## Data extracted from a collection
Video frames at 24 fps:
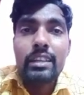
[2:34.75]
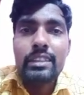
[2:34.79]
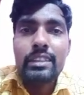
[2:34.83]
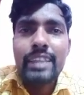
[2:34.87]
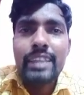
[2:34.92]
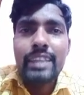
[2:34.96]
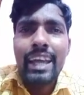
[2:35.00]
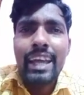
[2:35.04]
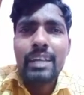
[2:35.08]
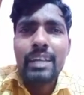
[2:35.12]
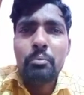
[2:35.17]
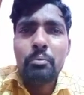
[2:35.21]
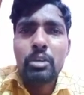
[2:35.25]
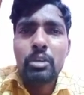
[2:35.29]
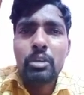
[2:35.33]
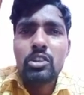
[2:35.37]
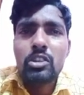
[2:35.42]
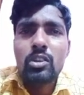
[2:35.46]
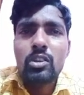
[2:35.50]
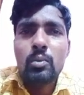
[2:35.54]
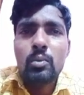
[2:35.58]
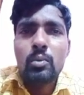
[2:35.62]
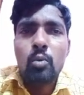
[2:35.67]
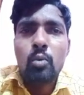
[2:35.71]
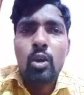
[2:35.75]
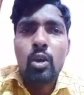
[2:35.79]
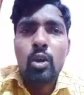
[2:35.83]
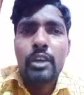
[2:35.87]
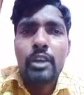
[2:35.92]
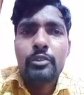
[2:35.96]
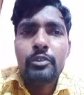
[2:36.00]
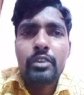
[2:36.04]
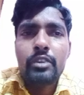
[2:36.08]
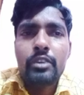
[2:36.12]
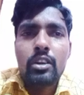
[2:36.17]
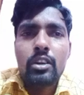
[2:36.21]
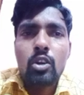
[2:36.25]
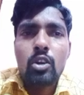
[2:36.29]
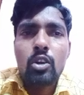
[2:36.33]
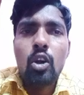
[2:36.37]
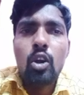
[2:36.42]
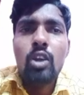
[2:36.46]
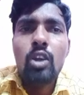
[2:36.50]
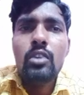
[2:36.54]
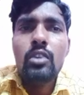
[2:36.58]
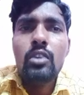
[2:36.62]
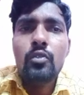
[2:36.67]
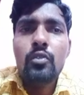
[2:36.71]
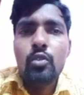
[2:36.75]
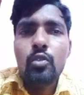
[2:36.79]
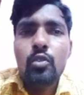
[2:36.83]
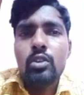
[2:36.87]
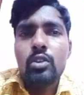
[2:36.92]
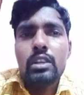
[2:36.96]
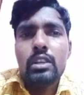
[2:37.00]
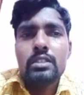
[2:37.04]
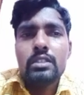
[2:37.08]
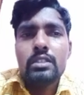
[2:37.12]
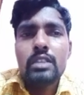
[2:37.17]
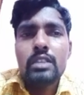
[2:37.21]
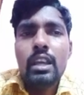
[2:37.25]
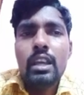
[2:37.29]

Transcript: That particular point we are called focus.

---

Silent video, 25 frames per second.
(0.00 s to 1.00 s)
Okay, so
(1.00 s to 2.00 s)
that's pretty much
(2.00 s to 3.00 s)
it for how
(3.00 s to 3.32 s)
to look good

--

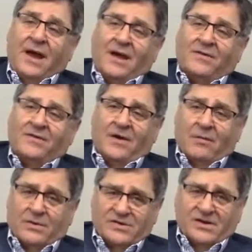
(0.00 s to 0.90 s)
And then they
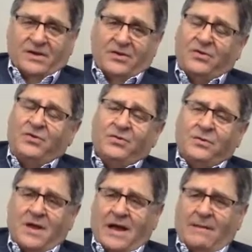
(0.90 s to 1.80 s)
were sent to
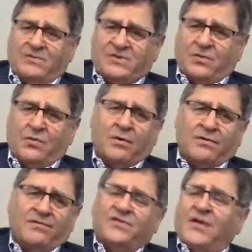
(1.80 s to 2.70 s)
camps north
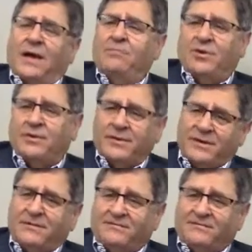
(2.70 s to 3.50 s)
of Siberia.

## About this task
Counting every line of the entries that holds the word "frames", report the total and no other text.

## Result for this task
2